EXERCISE PROMPT —
Your answer is to be the exact text of the lines from the one containing "[00:02:07.64 to 00:02:08.73]" through the final line of the entries, restated in full, with pictures omitted.

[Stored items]
.....

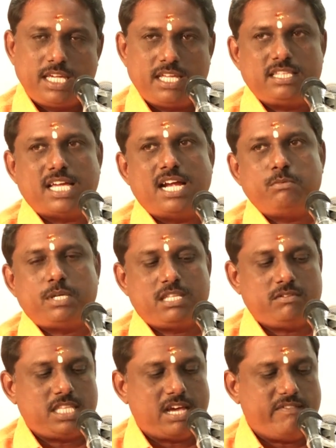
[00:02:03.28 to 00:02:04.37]
இருந்தாலும் அதை
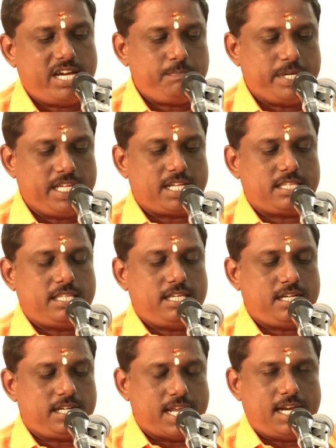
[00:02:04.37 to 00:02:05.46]
வந்து அவாய்ட் பண்ணிக்கிறது
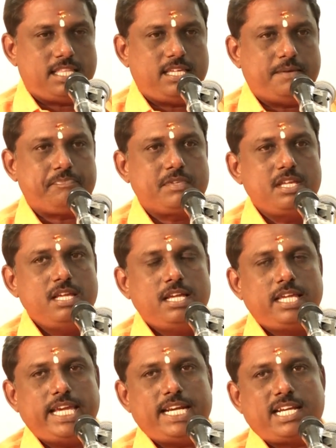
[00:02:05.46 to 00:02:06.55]
நல்லது
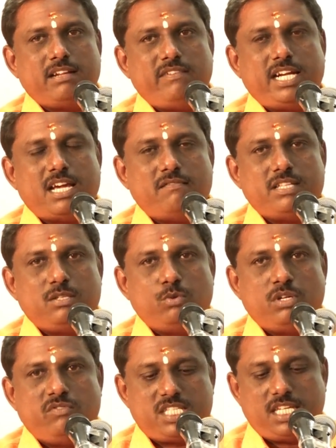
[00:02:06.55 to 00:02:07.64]
ஏற்கனவே நான் வந்து
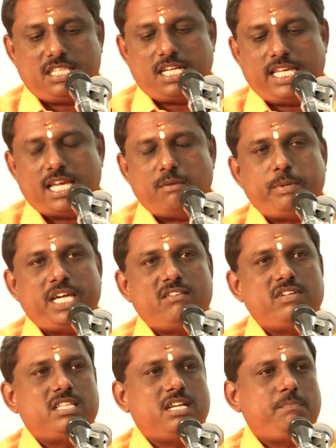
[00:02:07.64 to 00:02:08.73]
ஒரு விஷயத்தில் என் பேர்
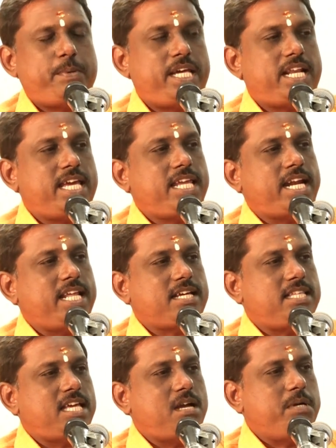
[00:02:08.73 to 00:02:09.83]
வந்து ரிப்பேர் ஆகி
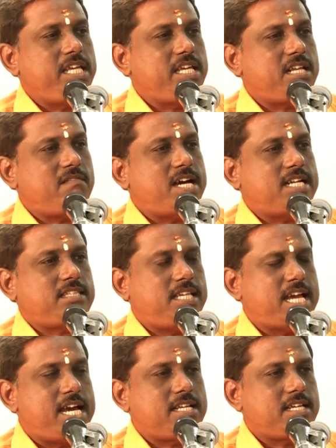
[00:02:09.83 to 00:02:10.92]
கிடக்குது அப்படிங்கிற வார்த்தை
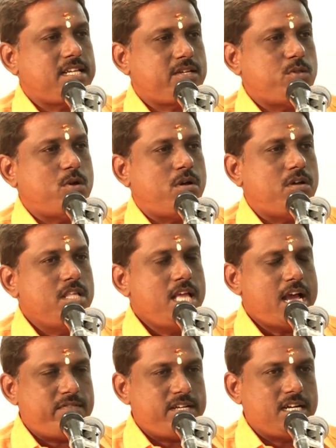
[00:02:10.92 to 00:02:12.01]
யாருக்கு இருக்குதோ
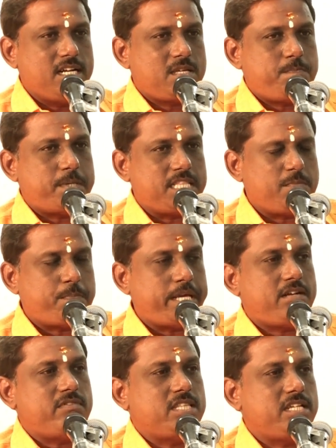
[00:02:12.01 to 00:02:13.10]
அவர்களுக்கு இப்போ அந்த
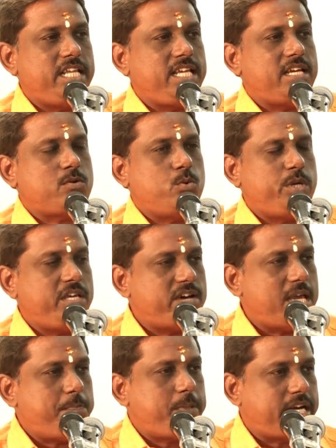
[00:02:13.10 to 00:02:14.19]
பேர் வந்து நீங்கக்கூடிய
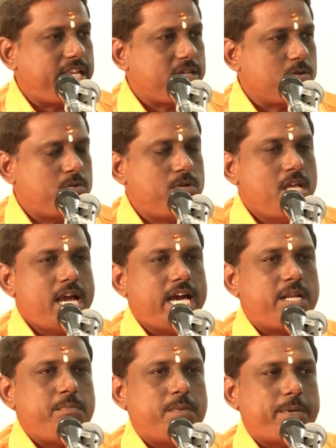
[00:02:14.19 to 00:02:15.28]
வாய்ப்பு கிடைக்கும்
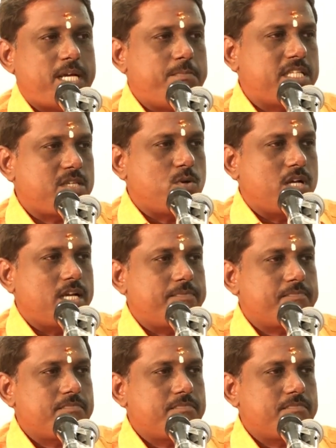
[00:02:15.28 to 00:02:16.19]
அருமையாக பயன்படுத்திக்கோங்க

.....

RESPONSE TO THE EXERCISE —
[00:02:07.64 to 00:02:08.73]
ஒரு விஷயத்தில் என் பேர்
[00:02:08.73 to 00:02:09.83]
வந்து ரிப்பேர் ஆகி
[00:02:09.83 to 00:02:10.92]
கிடக்குது அப்படிங்கிற வார்த்தை
[00:02:10.92 to 00:02:12.01]
யாருக்கு இருக்குதோ
[00:02:12.01 to 00:02:13.10]
அவர்களுக்கு இப்போ அந்த
[00:02:13.10 to 00:02:14.19]
பேர் வந்து நீங்கக்கூடிய
[00:02:14.19 to 00:02:15.28]
வாய்ப்பு கிடைக்கும்
[00:02:15.28 to 00:02:16.19]
அருமையாக பயன்படுத்திக்கோங்க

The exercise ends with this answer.